Interpreting random forests

Why model interpretation?

Imagine a situation where a credit card company has built a fraud detection model using a random forest. The model can classify every transaction as either valid or fraudulent, based on a large number of features. What if, after a transaction is classified as fraudulent, the analyst would like to know why the model made this decision, i.e. how much each feature contributed to the final outcome?

Or what if a random forest model that worked as expected on an old data set, is producing unexpected results on a new data set. How would one check which features contribute most to the change in the expected behaviour.

Random forest as a black box

Most literature on random forests and interpretable models would lead you to believe this is nigh impossible, since random forests are typically treated as a black box. Indeed, a forest consists of a large number of deep trees, where each tree is trained on bagged data using random selection of features, so gaining a full understanding of the decision process by examining each individual tree is infeasible. Furthermore, even if we are to examine just a single tree, it is only feasible in the case where it has a small depth and low number of features. A tree of depth 10 can already have thousands of nodes, meaning that using it as an explanatory model is almost impossible.

One way of getting an insight into a random forest is to compute feature importances, either by permuting the values of each feature one by one and checking how it changes the model performance or computing the amount of “impurity” (typically variance in case of regression trees and gini coefficient or entropy in case of classification trees) each feature removes when it is used in node. Both approaches are useful, but crude and static in the sense that they give little insight in understanding individual decisions on actual data.

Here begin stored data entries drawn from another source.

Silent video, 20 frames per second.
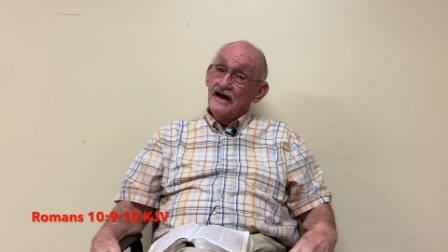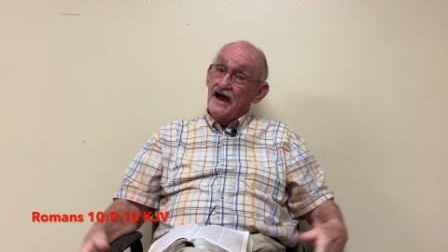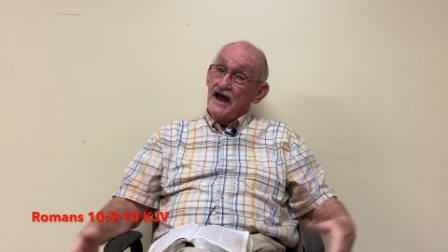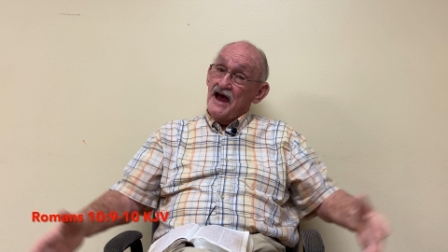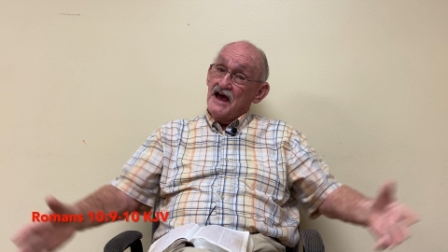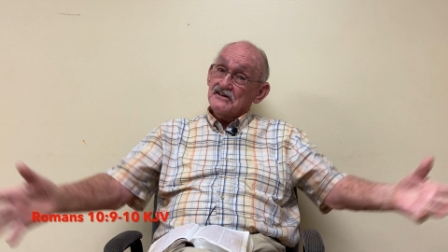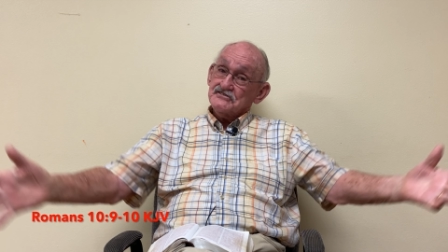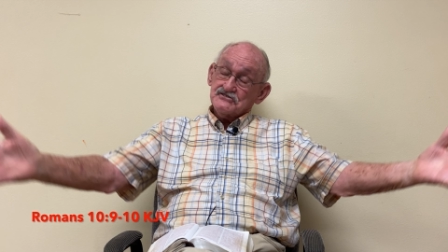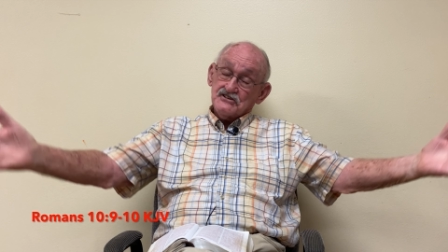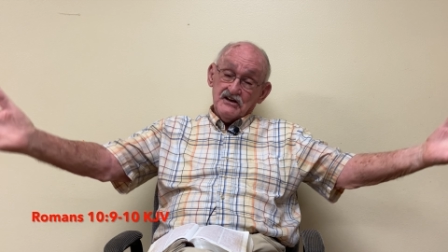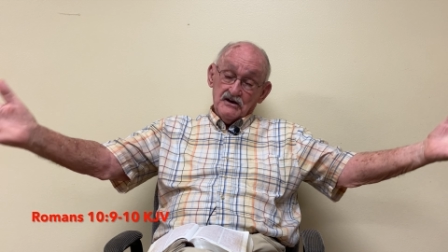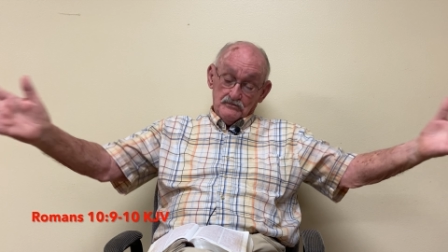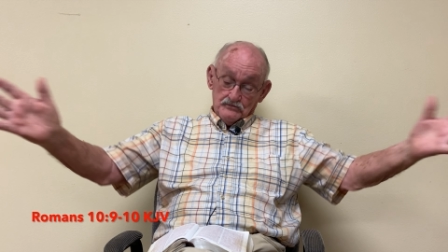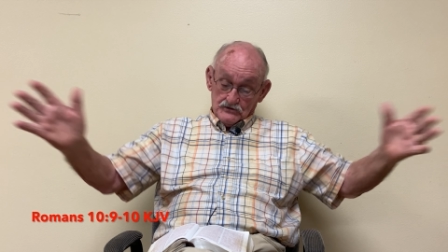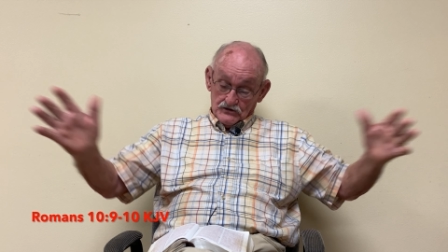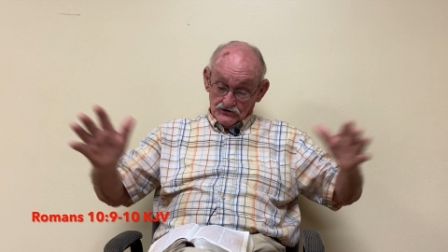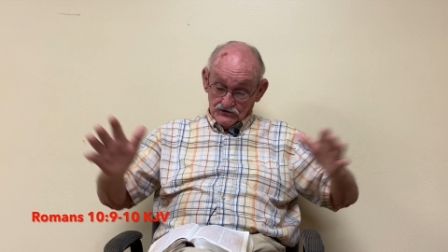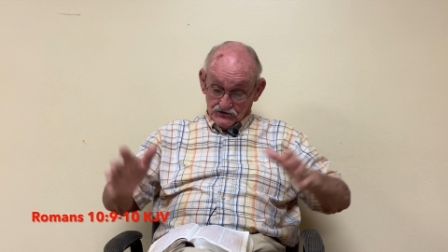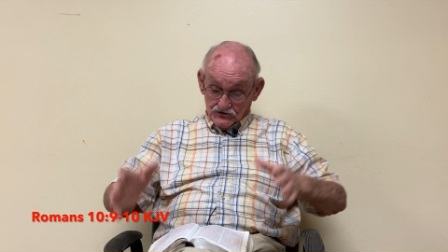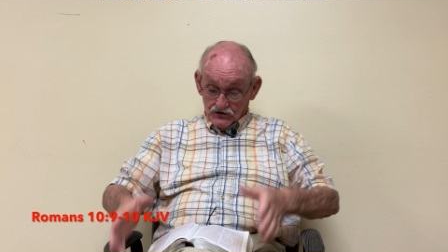Ask Him
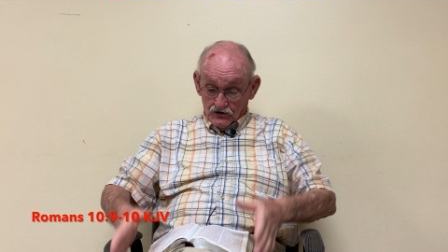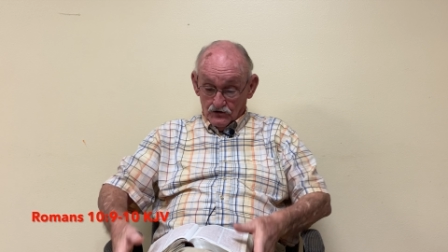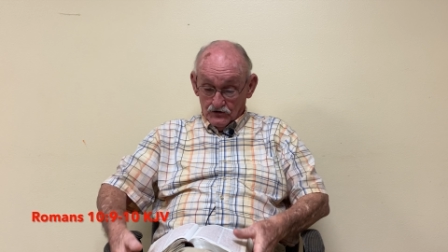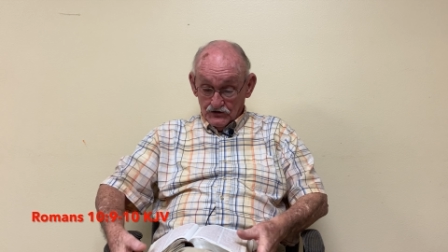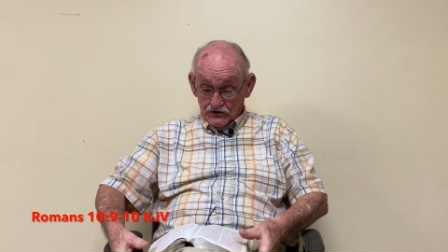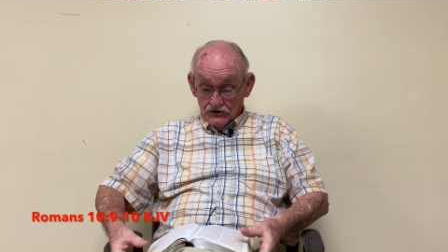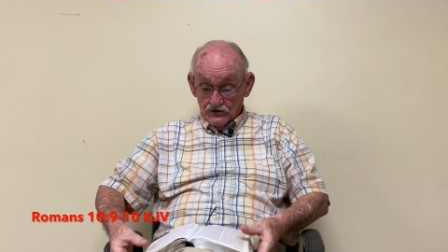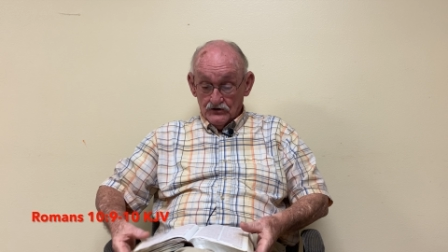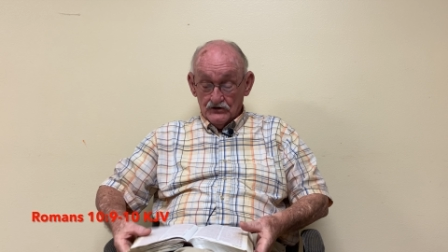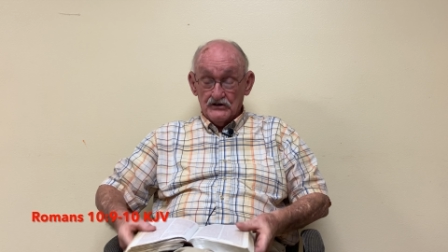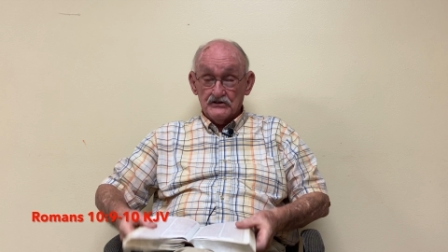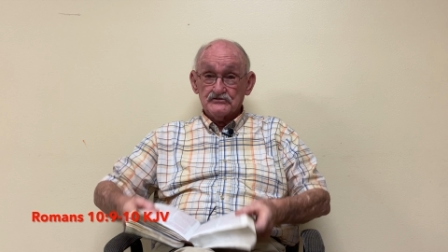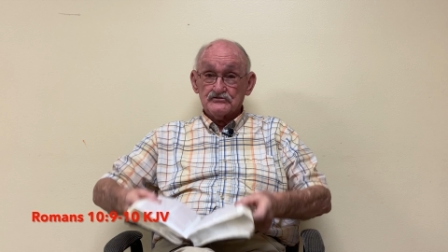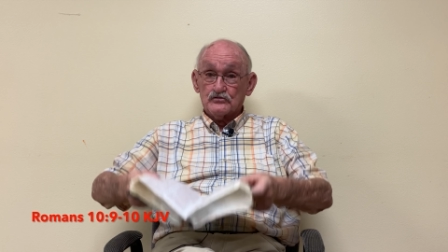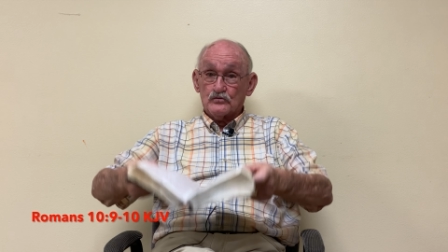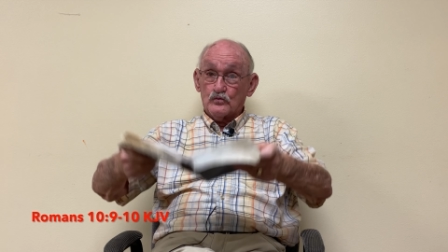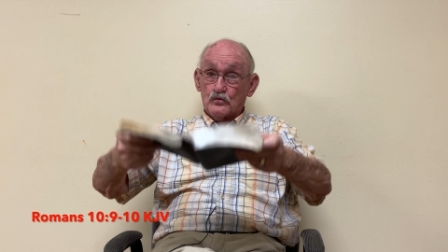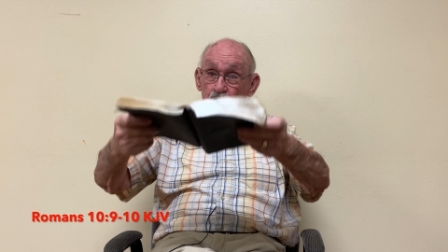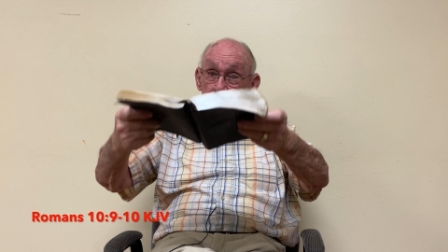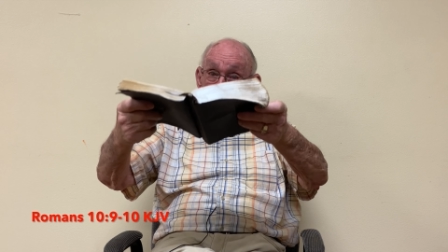to show you His
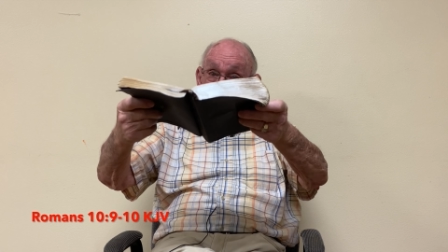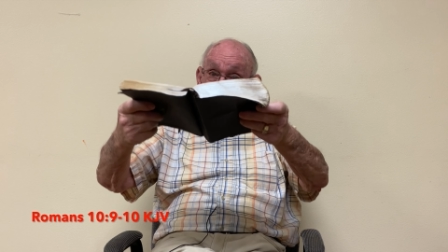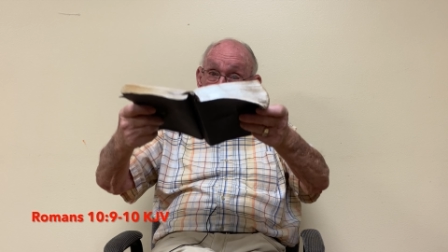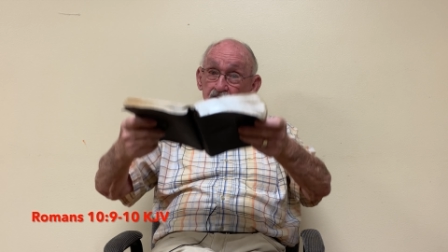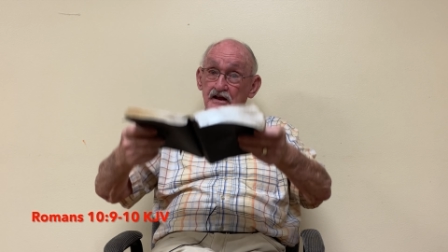Word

Turning a black box into a white box: decision paths

When considering a decision tree, it is intuitively clear that for each decision that a tree (or a forest) makes there is a path (or paths) from the root of the tree to the leaf, consisting of a series of decisions, guarded by a particular feature, each of which contribute to the final predictions.
A decision tree with $$M$$ leaves divides the feature space into $$M$$ regions $$R_m, 1\leq m \leq M$$. In the classical definition (see e.g. Elements of Statistical Learning), the prediction function of a tree is then defined as $$f(x) = \sum\limits_{m=1}^M c_m I(x, R_m)$$ where $$M$$ is the number of leaves in the tree(i.e. regions in the feature space), $$R_m$$ is a region in the feature space (corresponding to leaf $$m$$), $$c_m$$ is a constants corresponding to region $$m$$ and finally $$I$$ is the indicator function (returning 1 if $$x \in R_m$$, 0 otherwise). The value of $$c_m$$ is determined in the training phase of the tree, which in case of regression trees corresponds to the mean of the response variables of samples that belong to region $$R_m$$ (or ratio(s) in case of a classification tree). The definition is concise and captures the meaning of tree: the decision function returns the value at the correct leaf of the tree. But it ignores the “operational” side of the decision tree, namely the path through the decision nodes and the information that is available there.

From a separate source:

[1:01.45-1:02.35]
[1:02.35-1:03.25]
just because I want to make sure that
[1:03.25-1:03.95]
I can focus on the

Example: Boston housing data

Let’s take the Boston housing price data set, which includes housing prices in suburbs of Boston together with a number of key attributes such as air quality (NOX variable below), distance from the city center (DIST) and a number of others – check the page for the full description of the dataset and the features. We’ll build a regression decision tree (of depth 3 to keep things readable) to predict housing prices. As usual, the tree has conditions on each internal node and a value associated with each leaf (i.e. the value to be predicted). But additionally we’ve plotted out the value at each internal node i.e. the mean of the response variables in that region.

RM LSTAT NOX DIST
3.14.50.542.6Predict
6.516.10.122.2Predict
7.110.50.311.8Predict

You can hover on the leaves of the tree or click “predict” in the table (which includes sample values from the data set) to see the decision paths that lead to each prediction.
What’s novel here is that you can see the breakdown of the prediction, written down in terms of value changes along the prediction path, together with feature names that “caused” every value change due to being in the guard (the numbers are approximate due to rounding).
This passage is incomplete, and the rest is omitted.